REPUBLIKA.CO.ID, PEKALONGAN -- Zaki (18 tahun), pelajar kelas XII Sekolah Luar Biasa (SLB) Wiradesa, Kabupaten Pekalongan, Jawa Tengah, tampak sibuk mengecapkan canting cap dari bak pewarna ke selembar kain yang terbentang di hadapannya di Rumah Batik Tower Bersama Group (TBiG), Selasa (13/5/2025) siang. Canting cap itu ia gulirkan dengan lincah membentuk motif seragam hingga menghasilkan produk batik upcycle.
Selama berbulan-bulan, kegiatan itu rutin dilakukannya setiap siang hingga petang. Zaki tidak sendiri, bersama enam rekannya yang juga berkebutuhan khusus, mereka memproduksi berbagai jenis batik upcycle bernilai ekonomis, seperti totebag, tas laptop, dan dompet.
“Bergabung dengan Rumah Batik TBiG untuk membatik sudah sejak 2023,” ujar Zaki, yang merupakan tunawicara, melalui bantuan penerjemah, kepada Republika, Selasa (13/5/2025).
Zaki bercerita kegiatan membatik di Rumah Batik TBiG merupakan ajakan dari gurunya di SLB, sebagai upaya mengembangkan keterampilan dalam membatik, seni yang begitu melekat di Pekalongan, Kota Batik.
Ia mengaku senang berkegiatan di Rumah Batik TBiG. Selain belajar membatik, ia bisa bersosialisasi dan bercengkerama dengan rekan-rekannya sesama tunawicara, bertukar cerita termasuk soal perkembangan karya batik mereka. “Senang karena bisa ngecap (batik), sekaligus main. Kegiatan mengecap batik berlangsung dari pukul 13.00 sampai 17.00 WIB, lalu bisa bermain dan berbincang (dengan bahasa isyarat) dengan teman-teman di sini,” ujarnya dengan wajah ceria.

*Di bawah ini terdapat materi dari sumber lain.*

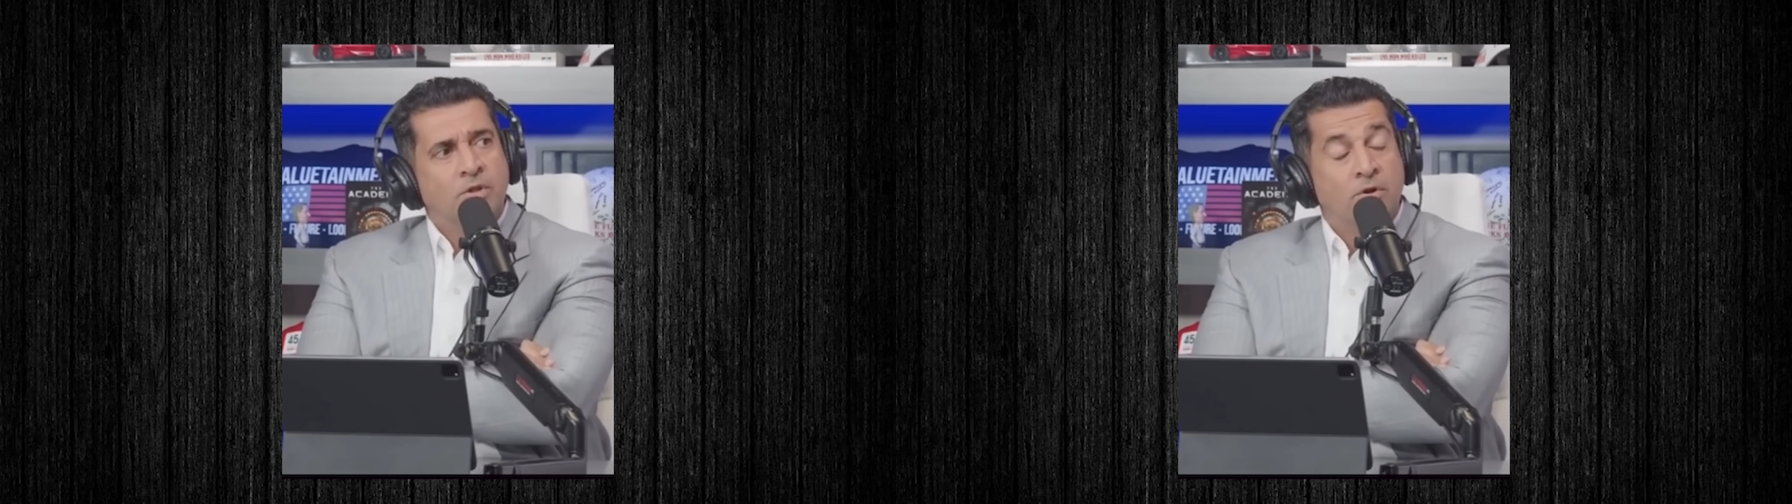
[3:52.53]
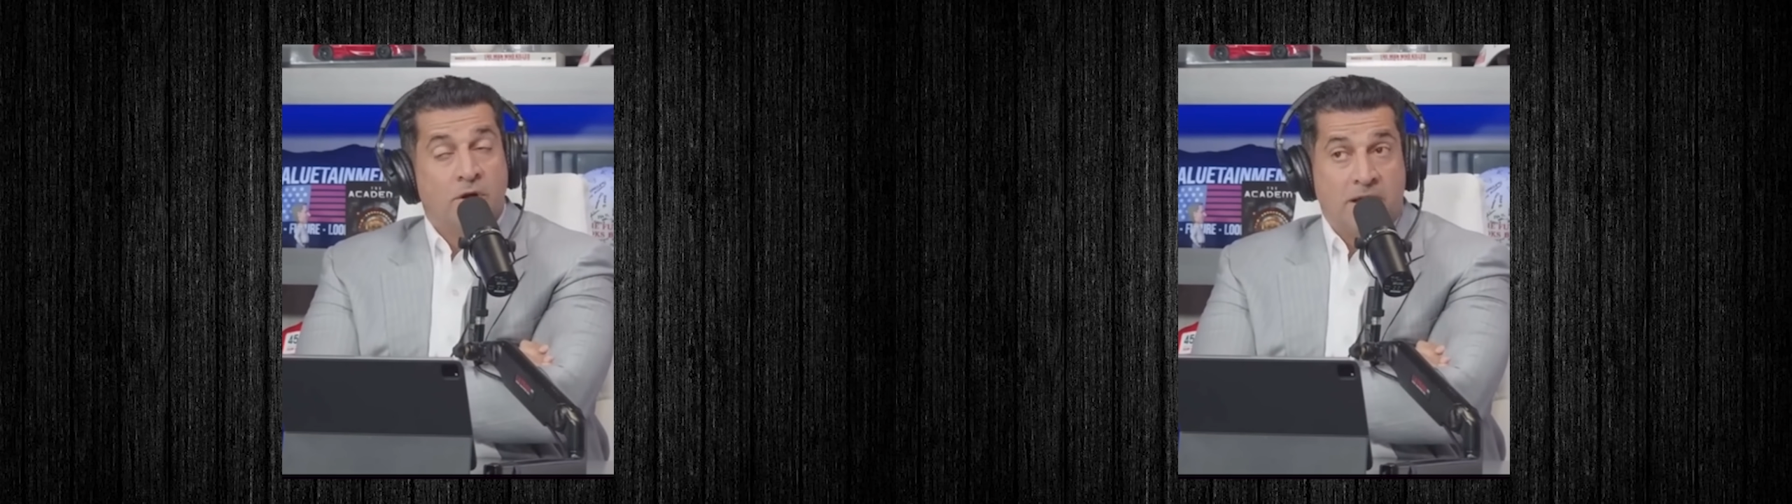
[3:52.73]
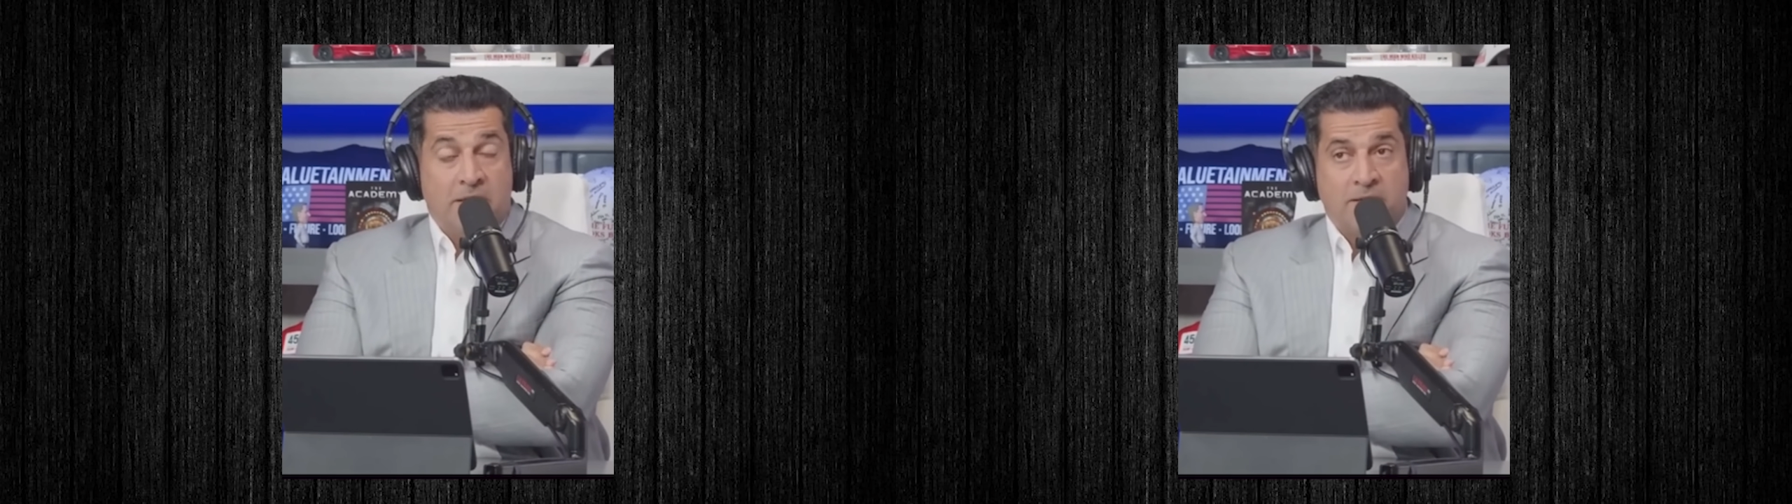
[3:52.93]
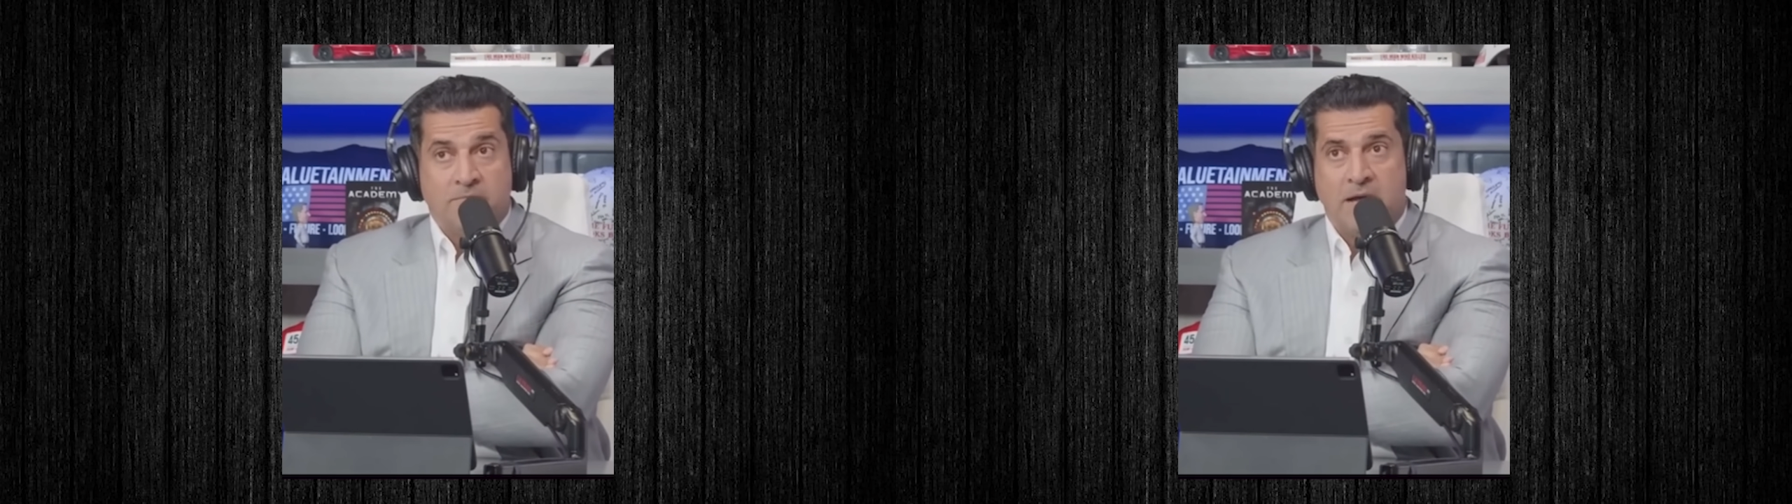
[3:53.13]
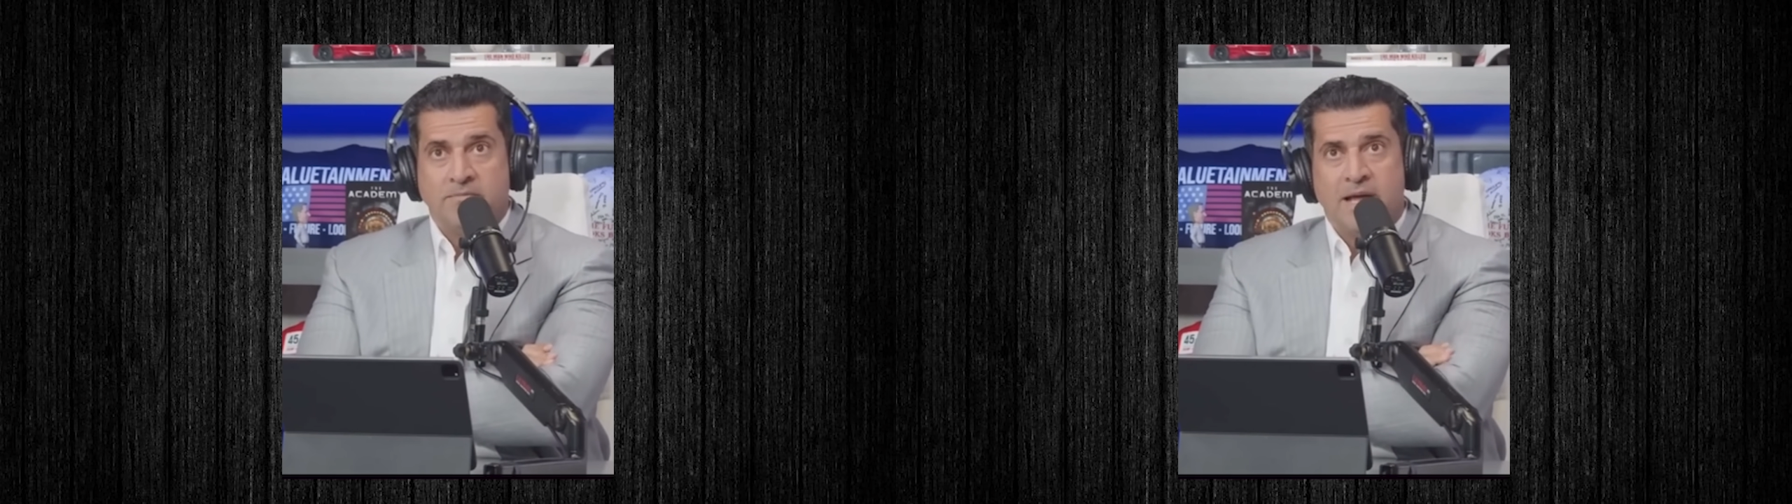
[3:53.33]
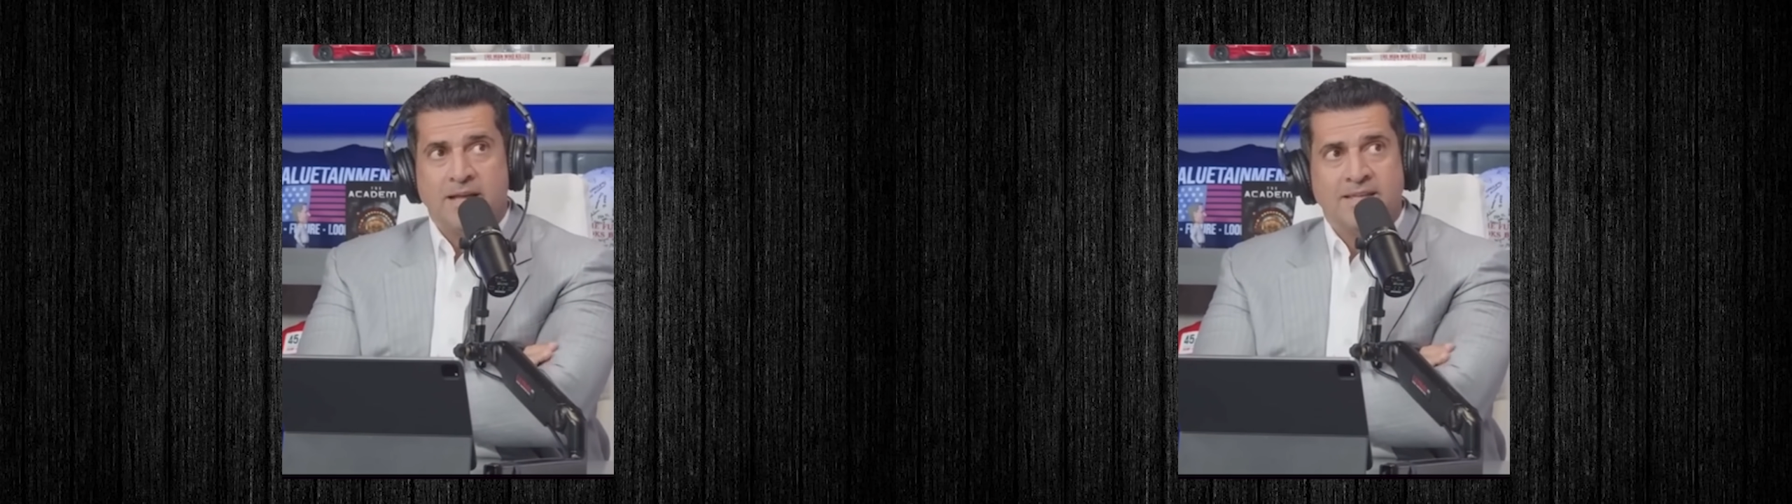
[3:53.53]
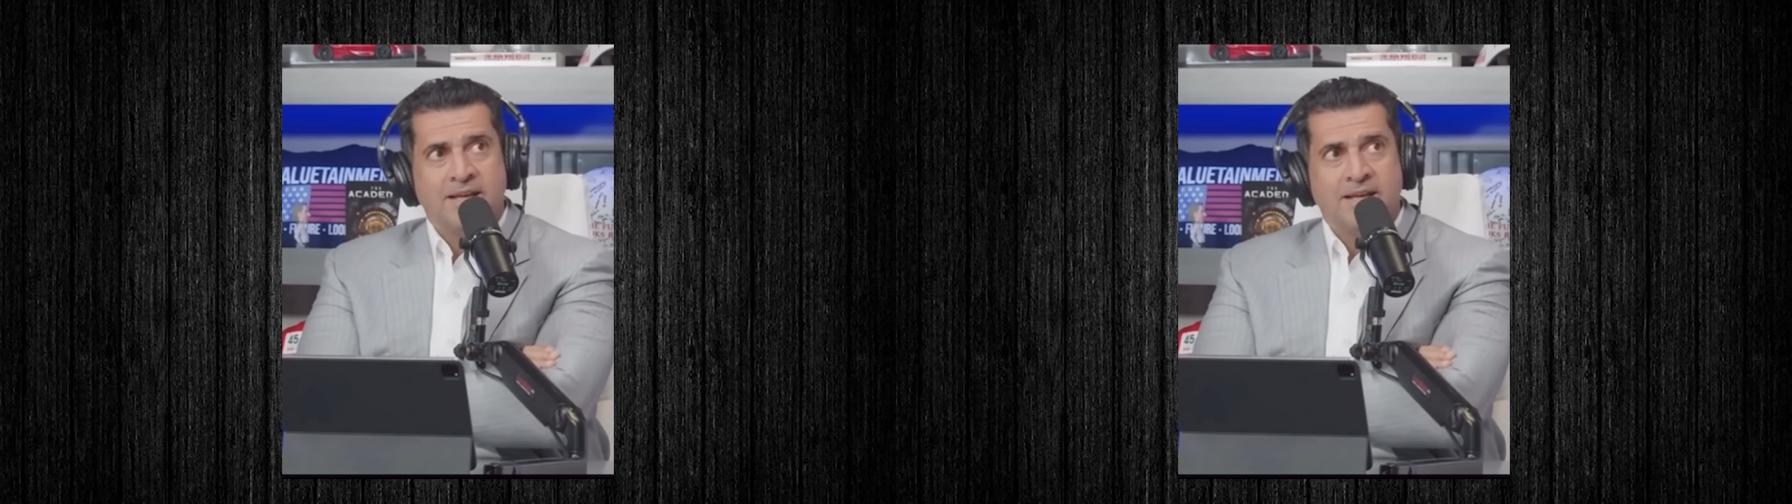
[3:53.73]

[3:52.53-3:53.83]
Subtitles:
No, I get it.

Zaki berharap, dengan memperdalam keterampilan membatik, kelak ia bisa memproduksi dan menjual batiknya sendiri. “Mau jadi bos batik,” serunya penuh semangat.

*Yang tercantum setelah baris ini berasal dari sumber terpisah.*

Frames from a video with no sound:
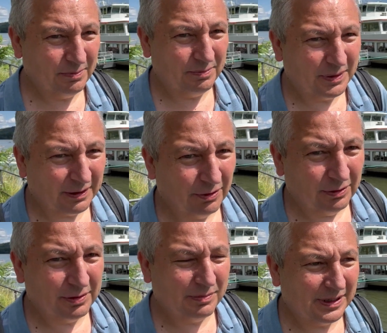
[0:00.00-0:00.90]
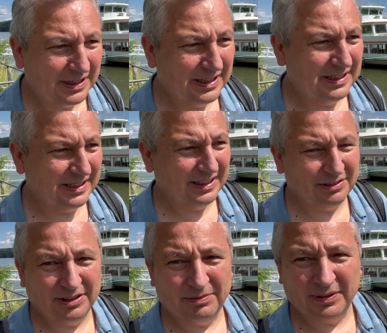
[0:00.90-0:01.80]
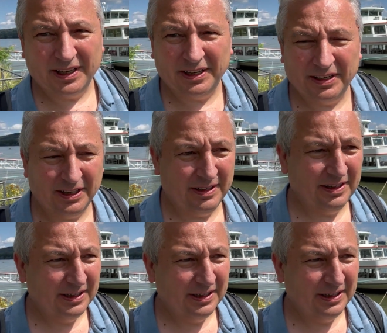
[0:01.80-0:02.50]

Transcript: big one for me is I'm getting a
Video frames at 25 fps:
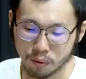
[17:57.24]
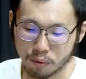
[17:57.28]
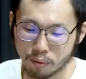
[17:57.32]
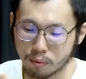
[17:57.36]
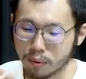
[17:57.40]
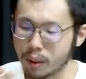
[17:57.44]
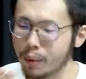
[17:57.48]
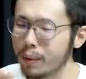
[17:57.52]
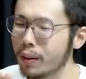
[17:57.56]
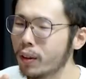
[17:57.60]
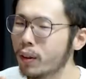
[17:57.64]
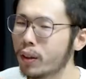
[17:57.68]

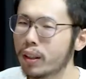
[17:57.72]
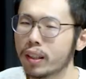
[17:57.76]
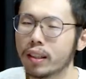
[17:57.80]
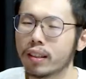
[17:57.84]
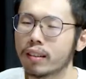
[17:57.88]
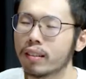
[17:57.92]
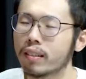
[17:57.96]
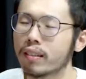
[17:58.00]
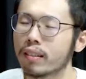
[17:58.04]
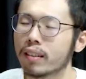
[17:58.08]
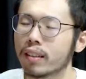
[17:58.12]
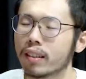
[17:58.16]
maybe you
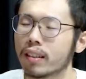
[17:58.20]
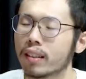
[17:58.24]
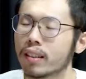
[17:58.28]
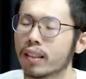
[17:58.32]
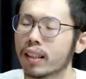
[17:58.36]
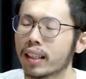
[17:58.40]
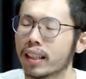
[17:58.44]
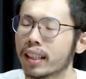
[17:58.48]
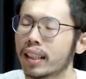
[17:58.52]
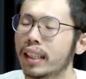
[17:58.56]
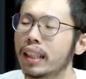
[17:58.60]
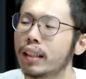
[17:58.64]
can
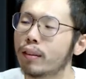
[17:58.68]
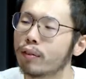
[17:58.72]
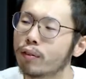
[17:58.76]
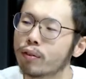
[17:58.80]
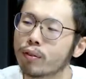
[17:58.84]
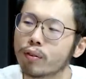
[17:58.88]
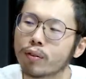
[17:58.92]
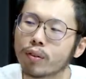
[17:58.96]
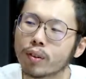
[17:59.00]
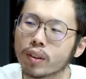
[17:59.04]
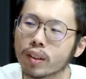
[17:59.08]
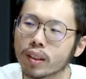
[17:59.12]
like give
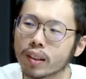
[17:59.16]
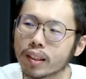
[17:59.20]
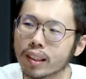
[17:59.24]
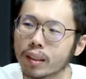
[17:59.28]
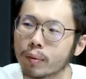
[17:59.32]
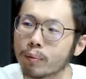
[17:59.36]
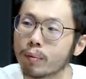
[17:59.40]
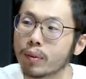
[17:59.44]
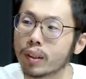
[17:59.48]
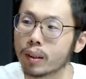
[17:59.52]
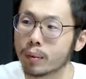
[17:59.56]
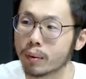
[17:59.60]

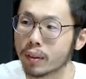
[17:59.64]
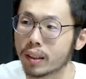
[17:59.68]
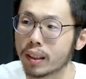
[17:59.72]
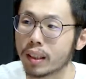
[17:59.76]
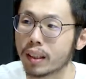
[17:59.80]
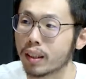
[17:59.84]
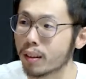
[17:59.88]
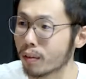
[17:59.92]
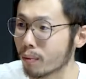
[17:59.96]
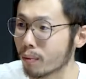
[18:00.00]
some tips that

Faisal, mentor di Rumah Batik TBiG yang mendampingi Zaki dan rekan-rekannya, menjelaskan bahwa kegiatan membatik dilakukan berdasarkan proyek (by project). Pada Selasa (13/5/2025), mereka tengah menyelesaikan pesanan 50 totebag berbahan pewarna alami, yang ditargetkan rampung dalam enam hari.
Untuk saat ini, Zaki dan kawan-kawan masih memproduksi produk upcycle kecil. Faisal mengaku komunikasi masih menjadi tantangan utama untuk memahami kapasitas masing-masing peserta.
Jenis batik yang dikerjakan juga masih berupa batik cap. Sementara batik tulis dinilai memerlukan pelatihan lebih lanjut. “Saya ingin mereka tetap di jalur batik, bisa menjadi praktisi yang berbagi ilmu dengan teman-temannya,” ujarnya.
Faisal berharap kegiatan yang merupakan bagian dari program CSR PT TBiG ini bisa terus berkelanjutan, khususnya untuk pemberdayaan kaum marjinal seperti penyandang disabilitas.
Dalam kesempatan yang sama, Pengelola Rumah Batik TBiG, Nanang Tri Purwanto, mengungkapkan pihaknya telah melatih sekitar 1.200 calon pembatik sejak 2014–2015. Selama dua tahun terakhir, mereka juga memberi pelatihan kepada kalangan difabel.
“Baru dua tahun lalu kami mulai memberikan edukasi membatik kepada penyandang disabilitas. Produk-produknya kebanyakan upcycle,” jelasnya.
Saat ini, tujuh pelajar difabel aktif membatik di Rumah Batik TBiG, dari total 14 orang yang telah dilatih dalam dua tahun terakhir. Dari keseluruhan alumni pelatihan, sekitar 300 orang telah menjadi pembatik aktif. “(Kami menggandeng difabel) karena melihat mereka perlu dibantu untuk meningkatkan keterampilan,” ujar Nanang.